Stored items
++++++++

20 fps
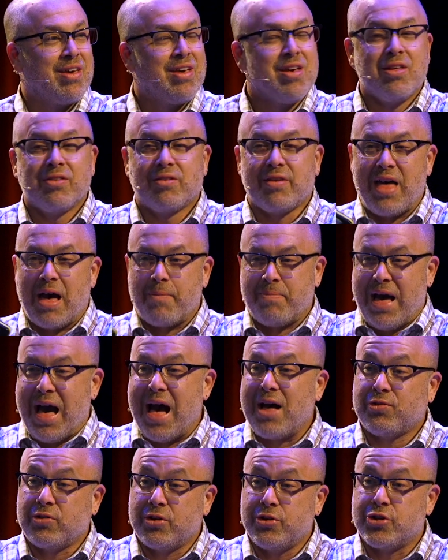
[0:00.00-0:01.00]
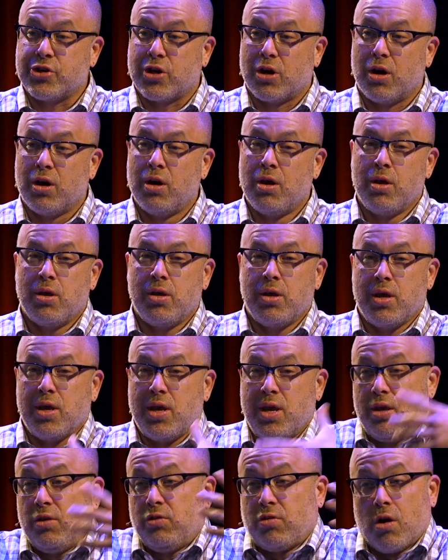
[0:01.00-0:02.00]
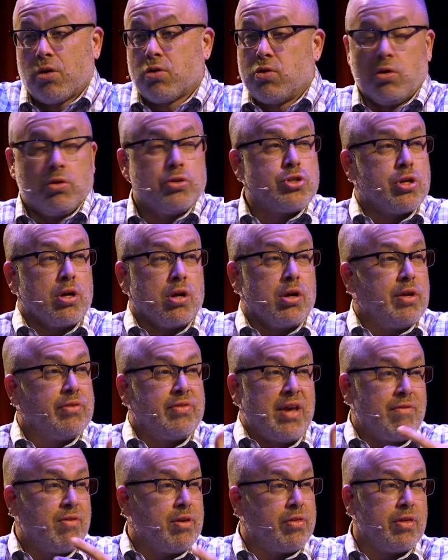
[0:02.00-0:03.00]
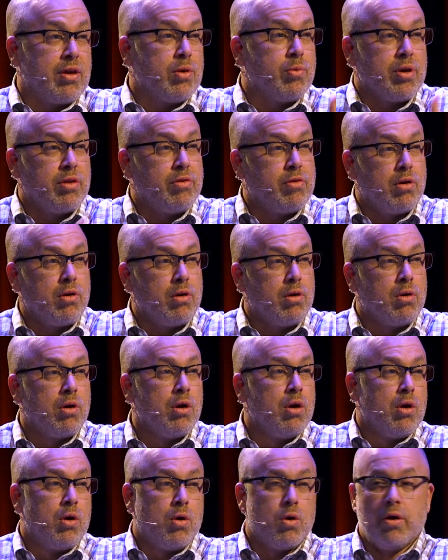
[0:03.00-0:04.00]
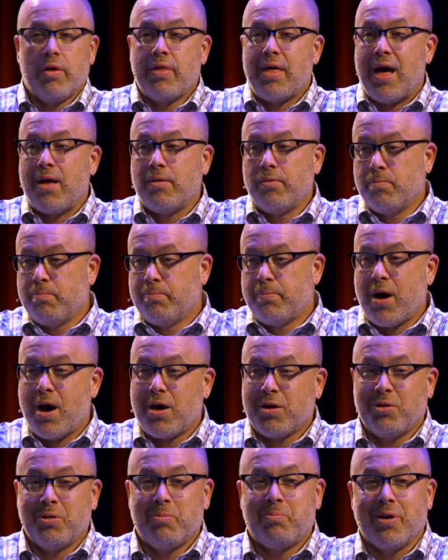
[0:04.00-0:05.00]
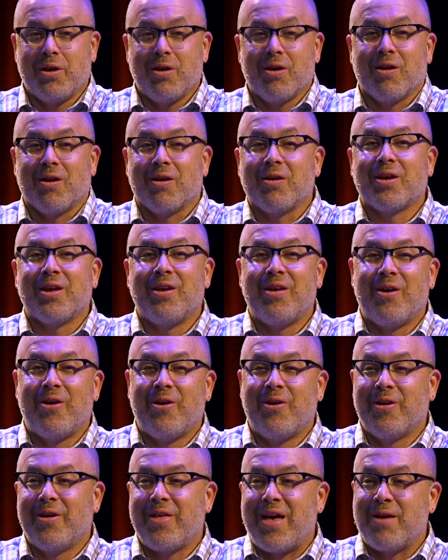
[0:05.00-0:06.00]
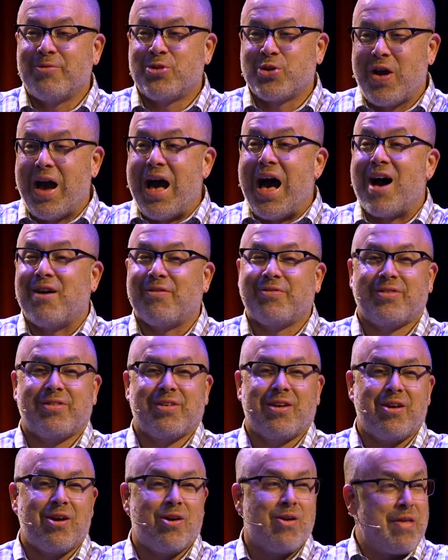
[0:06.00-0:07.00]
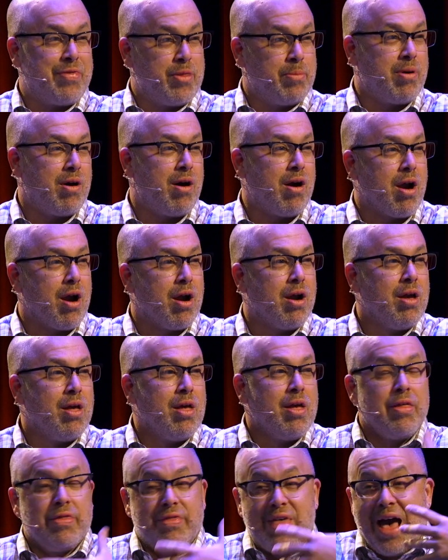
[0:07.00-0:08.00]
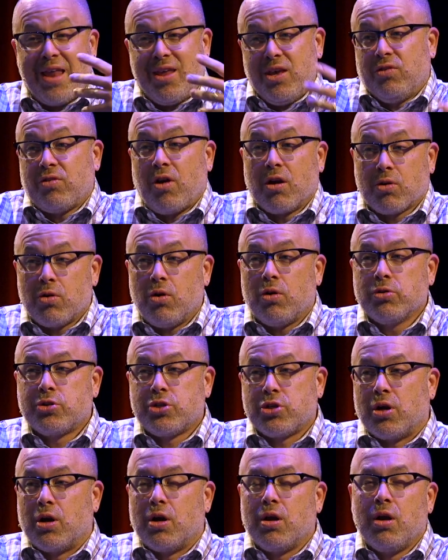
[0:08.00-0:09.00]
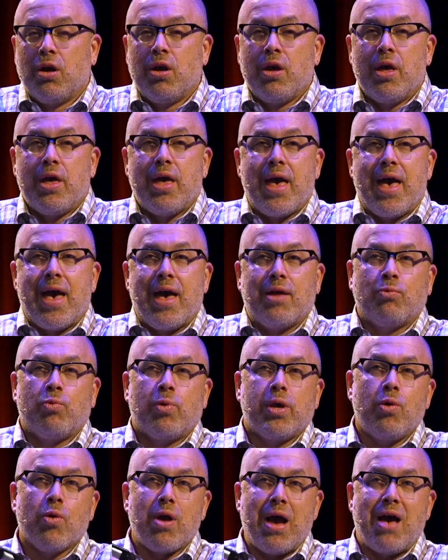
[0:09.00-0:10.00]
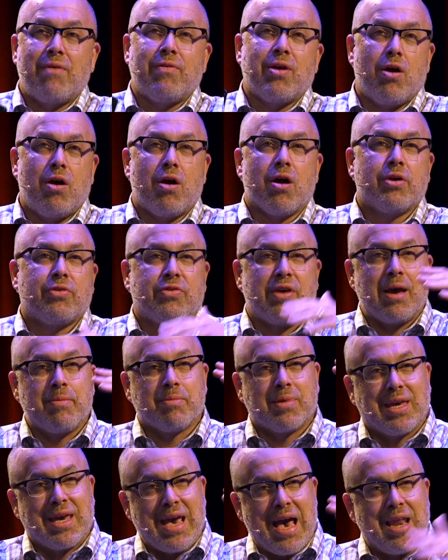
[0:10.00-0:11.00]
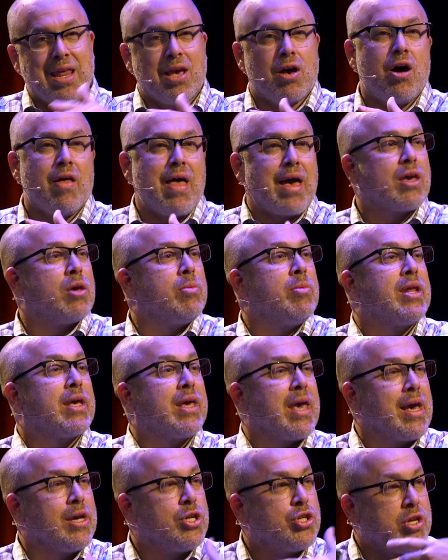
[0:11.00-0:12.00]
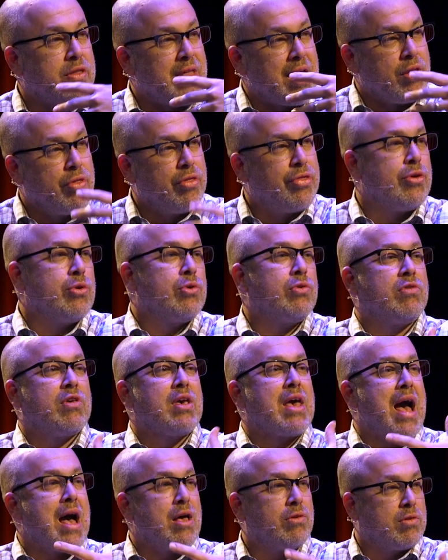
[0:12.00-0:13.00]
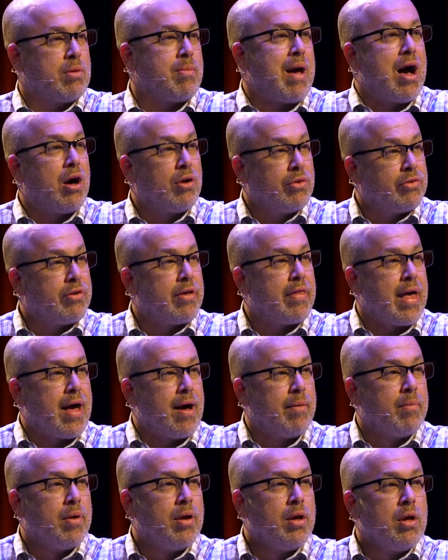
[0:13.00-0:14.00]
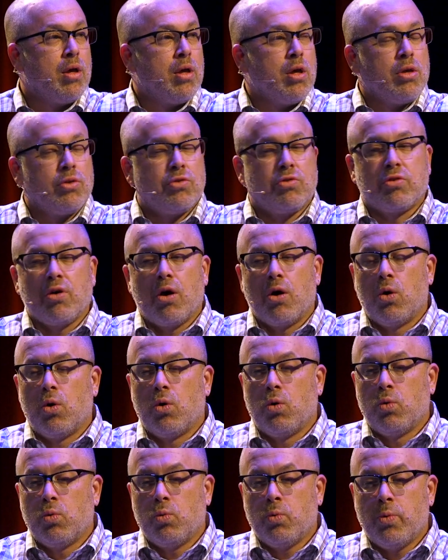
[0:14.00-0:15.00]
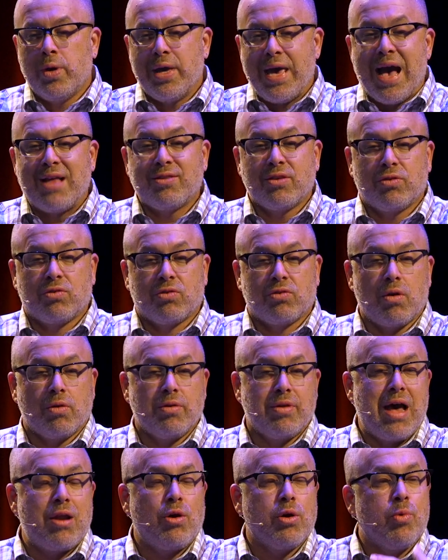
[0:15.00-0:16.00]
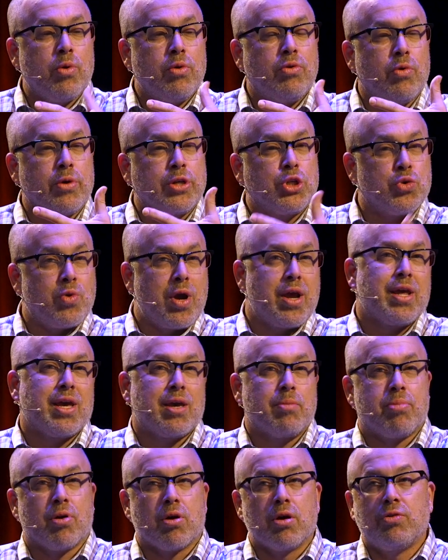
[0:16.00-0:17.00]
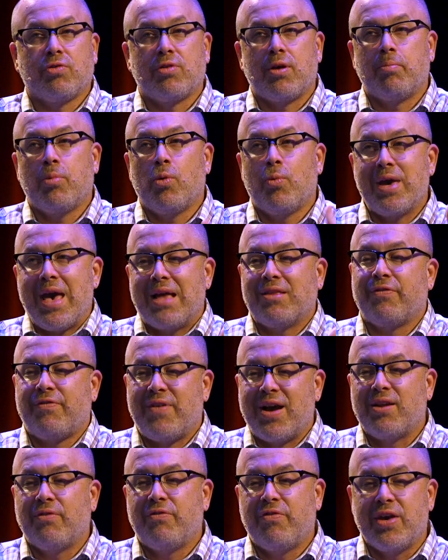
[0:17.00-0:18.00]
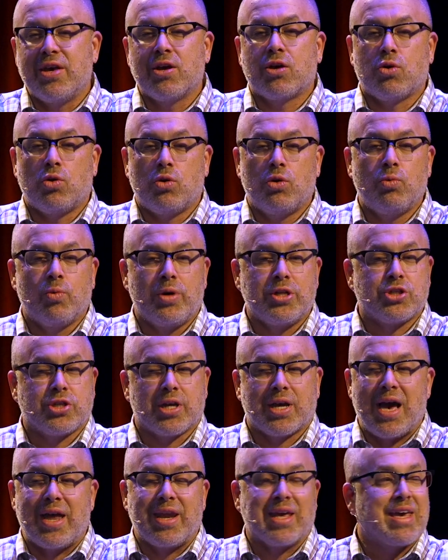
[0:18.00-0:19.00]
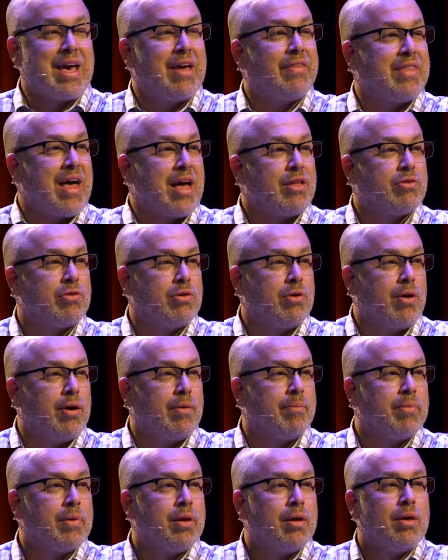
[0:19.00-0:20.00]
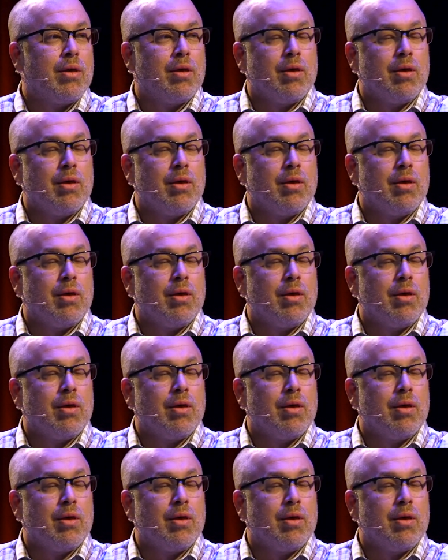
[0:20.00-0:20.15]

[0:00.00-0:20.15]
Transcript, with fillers: to that passenger is our culture. It's everything we do. Or that bottle of beer, you know, or that draft, you know, at the bar. That is our culture. And we were having a hard time getting all that communication, that enthusiasm out to them. So we had to, not only were we doing training in person, but we had to find a vehicle in which to kind of get that to them.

++++++++

Task details:
Please write out exactly the lines from the one containing "[0:05.00-0:06.00]" through the last line of the records above, and leave out any pictures.

Response to the task:
[0:05.00-0:06.00]
[0:06.00-0:07.00]
[0:07.00-0:08.00]
[0:08.00-0:09.00]
[0:09.00-0:10.00]
[0:10.00-0:11.00]
[0:11.00-0:12.00]
[0:12.00-0:13.00]
[0:13.00-0:14.00]
[0:14.00-0:15.00]
[0:15.00-0:16.00]
[0:16.00-0:17.00]
[0:17.00-0:18.00]
[0:18.00-0:19.00]
[0:19.00-0:20.00]
[0:20.00-0:20.15]

[0:00.00-0:20.15]
Transcript, with fillers: to that passenger is our culture. It's everything we do. Or that bottle of beer, you know, or that draft, you know, at the bar. That is our culture. And we were having a hard time getting all that communication, that enthusiasm out to them. So we had to, not only were we doing training in person, but we had to find a vehicle in which to kind of get that to them.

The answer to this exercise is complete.